- [Exercise] Please return every line in the following data that includes the string "Silent".

- [Material provided]
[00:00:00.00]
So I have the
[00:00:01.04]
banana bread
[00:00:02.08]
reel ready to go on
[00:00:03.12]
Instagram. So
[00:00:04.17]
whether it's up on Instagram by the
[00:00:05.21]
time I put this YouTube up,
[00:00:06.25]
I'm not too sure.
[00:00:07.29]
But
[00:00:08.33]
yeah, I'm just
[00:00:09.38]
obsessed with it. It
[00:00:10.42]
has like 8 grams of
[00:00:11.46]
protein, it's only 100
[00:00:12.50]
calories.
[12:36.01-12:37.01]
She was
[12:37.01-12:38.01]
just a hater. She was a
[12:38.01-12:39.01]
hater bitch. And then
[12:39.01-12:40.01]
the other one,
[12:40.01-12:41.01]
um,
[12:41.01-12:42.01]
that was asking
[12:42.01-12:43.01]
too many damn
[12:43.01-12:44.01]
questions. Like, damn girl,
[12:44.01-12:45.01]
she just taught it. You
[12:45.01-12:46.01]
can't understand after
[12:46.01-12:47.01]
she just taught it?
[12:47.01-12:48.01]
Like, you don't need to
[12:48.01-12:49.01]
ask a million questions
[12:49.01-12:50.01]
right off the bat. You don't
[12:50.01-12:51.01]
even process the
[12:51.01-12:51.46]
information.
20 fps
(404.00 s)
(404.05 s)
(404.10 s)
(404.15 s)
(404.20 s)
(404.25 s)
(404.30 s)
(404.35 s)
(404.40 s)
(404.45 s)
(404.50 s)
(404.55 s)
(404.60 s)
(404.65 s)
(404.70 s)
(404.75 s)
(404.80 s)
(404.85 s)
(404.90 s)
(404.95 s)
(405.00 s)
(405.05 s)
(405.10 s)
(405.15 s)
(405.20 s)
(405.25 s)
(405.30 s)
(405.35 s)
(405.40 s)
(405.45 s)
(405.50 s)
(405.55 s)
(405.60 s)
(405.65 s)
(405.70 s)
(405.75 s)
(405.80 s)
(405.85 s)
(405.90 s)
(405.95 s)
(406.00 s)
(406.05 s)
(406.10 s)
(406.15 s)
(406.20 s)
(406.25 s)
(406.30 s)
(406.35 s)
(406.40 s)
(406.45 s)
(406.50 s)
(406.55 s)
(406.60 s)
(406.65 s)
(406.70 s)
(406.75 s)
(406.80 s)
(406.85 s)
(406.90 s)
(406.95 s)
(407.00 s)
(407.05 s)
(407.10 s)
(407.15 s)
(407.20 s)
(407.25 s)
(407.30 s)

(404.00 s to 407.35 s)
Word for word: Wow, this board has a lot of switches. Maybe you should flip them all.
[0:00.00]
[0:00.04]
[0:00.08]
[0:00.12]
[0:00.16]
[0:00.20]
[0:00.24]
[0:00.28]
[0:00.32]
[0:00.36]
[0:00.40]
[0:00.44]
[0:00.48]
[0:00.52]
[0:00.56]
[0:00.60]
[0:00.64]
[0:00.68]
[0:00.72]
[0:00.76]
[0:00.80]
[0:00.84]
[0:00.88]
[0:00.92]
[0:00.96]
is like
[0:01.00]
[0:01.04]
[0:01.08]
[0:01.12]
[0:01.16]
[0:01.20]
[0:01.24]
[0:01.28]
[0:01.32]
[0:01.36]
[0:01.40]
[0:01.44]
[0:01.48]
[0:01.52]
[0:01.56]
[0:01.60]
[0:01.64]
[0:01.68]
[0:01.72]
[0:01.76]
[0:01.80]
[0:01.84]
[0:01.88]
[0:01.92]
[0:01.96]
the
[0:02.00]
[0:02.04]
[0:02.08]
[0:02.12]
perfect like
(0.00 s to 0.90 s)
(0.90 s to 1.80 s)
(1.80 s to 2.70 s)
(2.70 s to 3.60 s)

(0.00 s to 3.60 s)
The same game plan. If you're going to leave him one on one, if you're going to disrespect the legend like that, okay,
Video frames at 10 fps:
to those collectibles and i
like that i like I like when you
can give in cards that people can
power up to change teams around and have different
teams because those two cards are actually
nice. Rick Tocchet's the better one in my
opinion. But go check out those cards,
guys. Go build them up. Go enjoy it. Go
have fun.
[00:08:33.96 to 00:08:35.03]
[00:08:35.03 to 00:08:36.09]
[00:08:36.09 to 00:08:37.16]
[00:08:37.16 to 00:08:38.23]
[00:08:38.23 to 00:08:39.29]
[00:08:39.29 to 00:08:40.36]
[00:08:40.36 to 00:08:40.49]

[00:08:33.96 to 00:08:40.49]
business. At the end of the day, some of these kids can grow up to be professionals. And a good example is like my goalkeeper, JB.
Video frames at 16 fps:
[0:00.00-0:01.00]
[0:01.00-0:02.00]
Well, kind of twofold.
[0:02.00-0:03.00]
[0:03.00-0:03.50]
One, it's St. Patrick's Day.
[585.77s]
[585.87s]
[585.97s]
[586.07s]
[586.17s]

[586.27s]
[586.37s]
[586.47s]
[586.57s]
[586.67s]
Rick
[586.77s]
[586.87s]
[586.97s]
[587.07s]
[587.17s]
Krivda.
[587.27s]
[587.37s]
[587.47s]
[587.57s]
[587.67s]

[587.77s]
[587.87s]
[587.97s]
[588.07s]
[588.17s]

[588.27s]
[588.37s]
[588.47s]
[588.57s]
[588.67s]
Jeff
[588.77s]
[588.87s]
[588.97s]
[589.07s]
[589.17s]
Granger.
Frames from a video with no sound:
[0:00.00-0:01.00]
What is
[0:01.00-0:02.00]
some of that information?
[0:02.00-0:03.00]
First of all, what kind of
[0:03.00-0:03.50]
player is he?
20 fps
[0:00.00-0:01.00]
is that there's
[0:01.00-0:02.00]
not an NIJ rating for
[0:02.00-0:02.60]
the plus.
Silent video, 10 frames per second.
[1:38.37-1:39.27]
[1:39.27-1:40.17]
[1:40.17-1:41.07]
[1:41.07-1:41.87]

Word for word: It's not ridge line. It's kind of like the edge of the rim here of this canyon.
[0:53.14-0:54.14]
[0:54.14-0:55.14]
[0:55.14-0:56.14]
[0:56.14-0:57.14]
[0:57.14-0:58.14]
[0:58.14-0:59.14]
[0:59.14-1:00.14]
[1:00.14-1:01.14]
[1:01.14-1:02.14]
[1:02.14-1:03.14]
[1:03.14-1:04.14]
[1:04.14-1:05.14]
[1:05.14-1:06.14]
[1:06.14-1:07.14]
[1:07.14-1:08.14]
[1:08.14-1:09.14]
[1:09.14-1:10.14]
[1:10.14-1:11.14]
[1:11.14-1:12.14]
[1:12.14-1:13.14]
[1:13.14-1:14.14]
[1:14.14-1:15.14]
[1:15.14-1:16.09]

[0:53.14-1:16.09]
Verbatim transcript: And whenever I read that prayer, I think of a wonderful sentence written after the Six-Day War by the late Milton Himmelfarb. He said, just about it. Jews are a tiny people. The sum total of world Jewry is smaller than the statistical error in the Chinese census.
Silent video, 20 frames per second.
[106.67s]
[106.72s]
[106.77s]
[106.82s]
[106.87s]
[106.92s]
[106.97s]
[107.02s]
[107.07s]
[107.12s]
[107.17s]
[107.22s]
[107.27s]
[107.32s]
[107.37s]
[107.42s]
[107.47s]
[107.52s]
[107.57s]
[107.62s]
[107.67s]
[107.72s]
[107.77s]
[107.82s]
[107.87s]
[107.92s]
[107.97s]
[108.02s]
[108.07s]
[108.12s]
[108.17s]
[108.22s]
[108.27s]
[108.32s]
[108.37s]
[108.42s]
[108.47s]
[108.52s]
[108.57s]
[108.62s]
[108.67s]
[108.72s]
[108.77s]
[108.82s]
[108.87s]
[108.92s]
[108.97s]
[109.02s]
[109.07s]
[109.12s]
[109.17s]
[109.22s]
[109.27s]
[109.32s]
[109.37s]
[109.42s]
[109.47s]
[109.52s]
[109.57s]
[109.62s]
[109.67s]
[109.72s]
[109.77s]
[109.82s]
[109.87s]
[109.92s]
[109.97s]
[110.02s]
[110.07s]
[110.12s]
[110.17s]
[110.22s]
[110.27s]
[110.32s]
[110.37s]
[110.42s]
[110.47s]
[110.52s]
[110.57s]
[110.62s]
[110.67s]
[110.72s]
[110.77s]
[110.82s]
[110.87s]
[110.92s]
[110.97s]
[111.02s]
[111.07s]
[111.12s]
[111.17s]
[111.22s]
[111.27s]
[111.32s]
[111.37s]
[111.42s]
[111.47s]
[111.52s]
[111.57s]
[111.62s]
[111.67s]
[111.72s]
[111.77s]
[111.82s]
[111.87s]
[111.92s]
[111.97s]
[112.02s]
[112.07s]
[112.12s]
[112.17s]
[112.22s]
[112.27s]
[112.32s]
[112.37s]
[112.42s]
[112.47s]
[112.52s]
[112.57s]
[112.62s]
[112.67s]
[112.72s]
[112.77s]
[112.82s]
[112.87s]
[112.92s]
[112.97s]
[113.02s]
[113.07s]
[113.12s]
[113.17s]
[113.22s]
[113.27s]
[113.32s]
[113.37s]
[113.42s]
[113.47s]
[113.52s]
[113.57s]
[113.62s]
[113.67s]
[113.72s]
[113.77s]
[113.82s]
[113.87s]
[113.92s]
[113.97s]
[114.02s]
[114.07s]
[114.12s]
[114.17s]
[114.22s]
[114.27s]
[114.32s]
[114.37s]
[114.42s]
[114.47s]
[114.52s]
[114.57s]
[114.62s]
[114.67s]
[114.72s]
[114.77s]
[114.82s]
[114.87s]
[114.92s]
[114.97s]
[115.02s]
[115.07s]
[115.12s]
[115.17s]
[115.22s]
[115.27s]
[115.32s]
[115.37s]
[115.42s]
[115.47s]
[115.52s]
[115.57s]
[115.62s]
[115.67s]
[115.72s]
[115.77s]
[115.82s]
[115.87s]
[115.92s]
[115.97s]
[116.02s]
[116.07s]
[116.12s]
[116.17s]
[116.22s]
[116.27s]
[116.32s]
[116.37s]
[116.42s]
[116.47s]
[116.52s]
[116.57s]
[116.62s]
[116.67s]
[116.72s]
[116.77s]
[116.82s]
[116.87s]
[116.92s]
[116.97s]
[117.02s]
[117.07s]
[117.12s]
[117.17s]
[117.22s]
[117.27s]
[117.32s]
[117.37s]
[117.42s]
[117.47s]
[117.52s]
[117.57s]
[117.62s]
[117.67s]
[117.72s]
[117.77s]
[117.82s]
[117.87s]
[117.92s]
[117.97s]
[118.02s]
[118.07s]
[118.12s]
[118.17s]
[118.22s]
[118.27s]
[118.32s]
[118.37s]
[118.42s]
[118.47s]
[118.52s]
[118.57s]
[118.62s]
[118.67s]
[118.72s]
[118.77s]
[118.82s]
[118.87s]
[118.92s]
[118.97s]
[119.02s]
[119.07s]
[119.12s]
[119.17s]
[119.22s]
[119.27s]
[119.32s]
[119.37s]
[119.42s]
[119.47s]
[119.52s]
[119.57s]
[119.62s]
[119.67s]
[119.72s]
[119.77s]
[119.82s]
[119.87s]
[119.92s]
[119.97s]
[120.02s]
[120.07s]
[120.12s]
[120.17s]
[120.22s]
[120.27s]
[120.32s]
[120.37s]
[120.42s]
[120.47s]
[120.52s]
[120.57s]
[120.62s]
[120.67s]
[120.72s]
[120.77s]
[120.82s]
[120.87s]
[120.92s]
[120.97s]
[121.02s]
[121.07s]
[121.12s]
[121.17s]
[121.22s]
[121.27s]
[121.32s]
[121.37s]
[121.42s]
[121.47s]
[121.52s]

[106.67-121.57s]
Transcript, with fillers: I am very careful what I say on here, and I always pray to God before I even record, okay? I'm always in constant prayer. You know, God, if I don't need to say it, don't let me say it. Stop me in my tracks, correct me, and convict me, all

- [Your response]
Silent video, 10 frames per second.
Silent video, 20 frames per second.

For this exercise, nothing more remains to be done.